Great article, well written and concise. You bring up some very interesting points about Marketing Alternatives. 
 
 
 
Two questions for you, is where does a business turn who is interested in pursuing a Non-Traditional Marketing Campaign? 
 
 
 
As SEO is a buy-product of Social Media Marketing, why are there a series of specialists in SEO who have no clue about Alternative Marketing? 
 
 
 
Great job, thanks. 
 
 
Ainsley

posted on Tuesday, April 21, 2009 at 1:29 PM by Ainsley Muller


Great article. This line captures it so succinctly: Inbound Marketing is marketing focused on getting found by customers.  
 
Well done!

posted on Wednesday, May 13, 2009 at 2:23 PM by Matt Pavledakes


The notion that marketing messages are best put across by investing in content reminds me of the fact that soap operas are so named becuase detergent manufacturers in the mid 20th century wanted to attract housewives. That audience opted in becuase they wanted to enjoy 30 mins of light drama, and the message from the company was there either 'brought to you by' announcement, interuption advert break or inshot product placement. Perhaps looking at the early days of advertising on radio and television from the 1920s and 1950s offers some parallels. Today, web 2.0 user generated content offers a similar pull - but whereas commercial tv was ultimately in the business of selling certain audiences to advertisers, how will the relationship between advertiser and audience work in a way that makes commercial sense in this new media? The tv, radio and print industries have had a whole eco-system of content production, advertising agencies, built up over years and now collapsing. How fast can we get the same degree of organisational support so that content production can start getting a revenue stream organised online, since across the whole spectrum of traditional media the impact of the web is causing a haemoraging of revenue regardless of the credit crunch...

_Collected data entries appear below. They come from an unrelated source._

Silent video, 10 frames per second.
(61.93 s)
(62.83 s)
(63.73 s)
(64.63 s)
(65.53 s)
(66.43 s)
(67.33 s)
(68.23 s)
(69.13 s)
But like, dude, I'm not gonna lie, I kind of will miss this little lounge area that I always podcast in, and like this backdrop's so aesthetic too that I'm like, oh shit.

posted on Wednesday, May 13, 2009 at 2:32 PM by Anton


Hey thats well written, i agree to you. But some of the things are are too hypothetical

posted on Saturday, May 23, 2009 at 2:23 PM by Kumar


Great article, but I'm finding it tough to write new content about an expensive custom made product targeted at seniors.  
 
They are not big users of social networking sites, especially Twitter.

posted on Monday, June 08, 2009 at 12:41 PM by Walk in Tubs


Just to help out the previous commenter - there are some social networks for the silver surfer out there.. 
http://eons.com/ 
http://www.tbd.com/ 
http://gather.com/

posted on Wednesday, June 10, 2009 at 3:05 AM by Paul Anthony


The article made an interesting read. A lot of my concepts about Inbound marketing were answered. Thank you.